Outro responsável de segurança sublinhou ao FT que ele continuaria a ser usado de tempos a tempos para dar informações: “Sobre as prioridades russas: como é que se infiltram no Ocidente, como recrutam, como se pode fazer contra-espionagem… Este tipo de coisas, especialmente à medida que treinamos pessoas. É um uso contínuo.”

É pouco provável, no entanto, que este seja motivo suficiente para Skripal ser eliminado pelo Kremlin.

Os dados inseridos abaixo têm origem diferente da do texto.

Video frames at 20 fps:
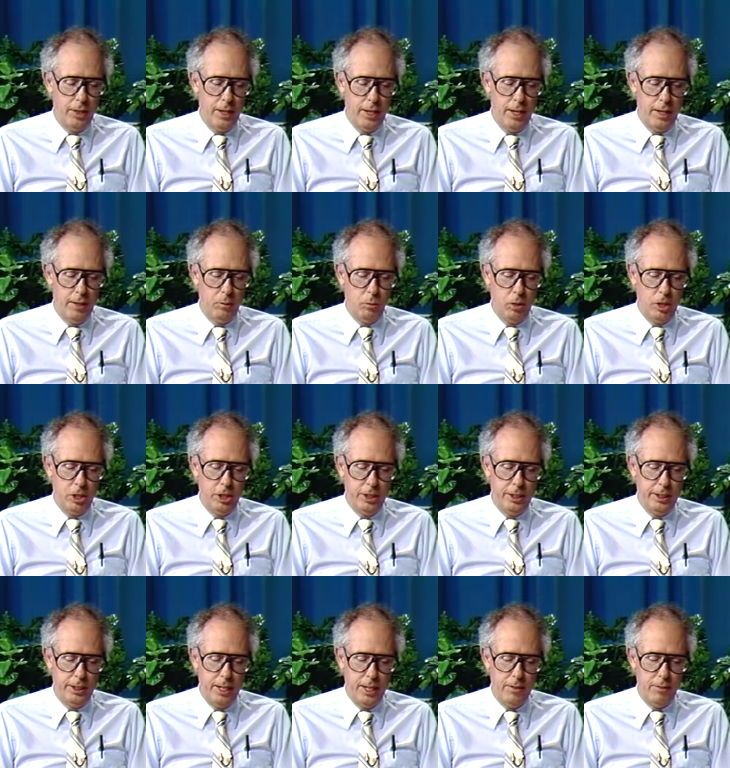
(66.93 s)
and Washington
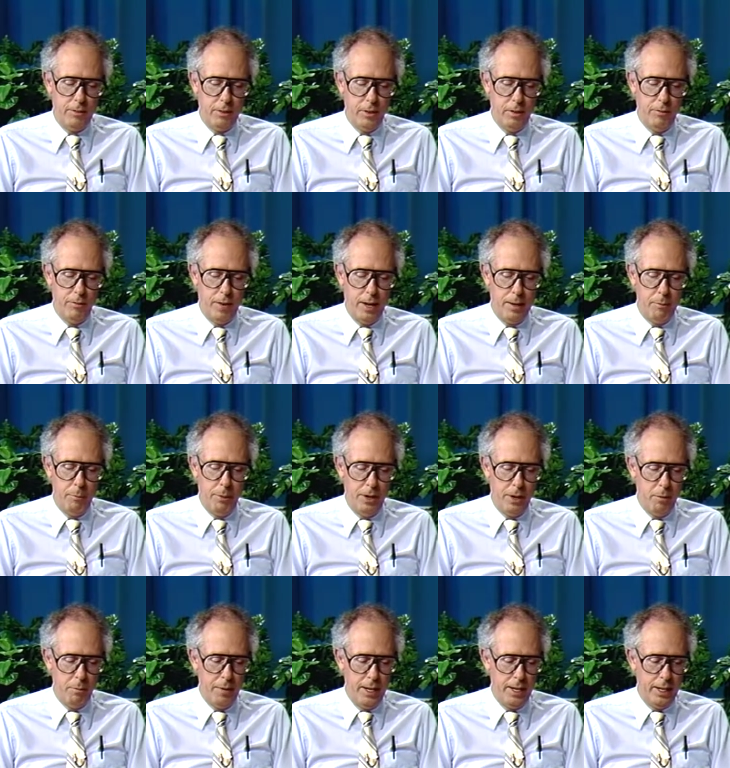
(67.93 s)
State Certified
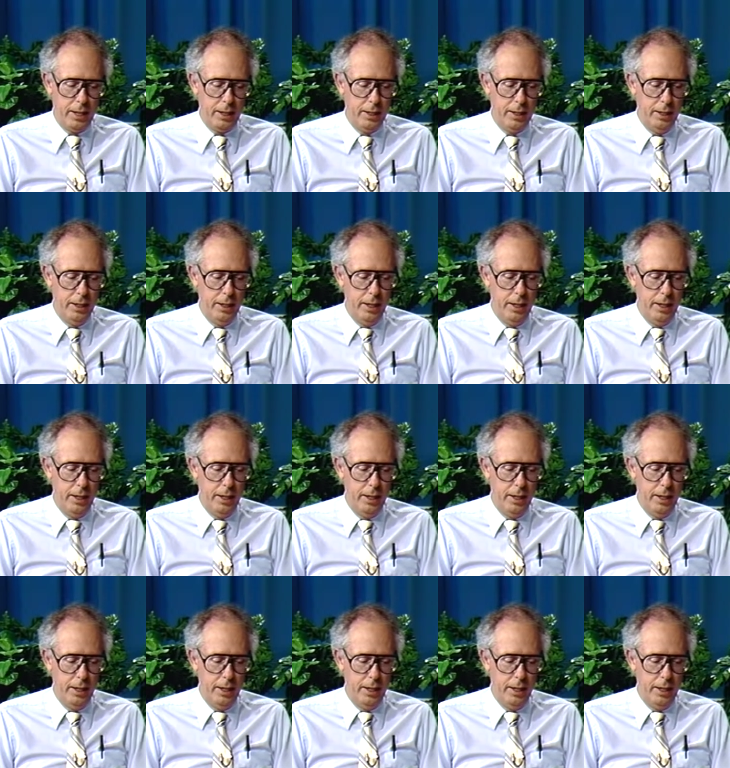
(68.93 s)
Paramedic.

As mesmas fontes garantiram ao jornal britânico que outra das motivações levantadas — a de que estaria ligado a um consultor com informações sobre o dossiê Trump-Rússia, avançada pelo Telegraph — não é forte o suficiente.

Uma das possibilidades, avançadas pelo ex-agente do KGB Gennady Gudkov ao Independent, é de que o ataque tenha sido levado a cabo por algum dos ex-espiões russos afetados pelas informações passadas por Skripal ao MI6. “Perder um negócio ou uma carreira são coisas que provocam emoções fortes”, declarou Gudkov.

“O meu palpite é que isto foi de um grupo de pessoas que podem estar indiretamente ligadas ao Governo.”

Outros especialistas, à semelhança das avaliações partilhadas pela primeira-ministra Theresa May e o recém-demitido secretário de Estado norte-americano Rex Tillerson, não têm dúvidas de que o Kremlin está provavelmente envolvido neste envenenamento: “Ele não passou simplesmente segredos de Estado, ele passou-os aos serviços secretos britânicos”, diz Glenmore Trenear-Harvey, especialista britânico em espionagem ouvido pela Euronews. “Ele foi perdoado, mas da mesma forma que se diz que os agentes dos serviços secretos nunca se reformam, os espiões também não.”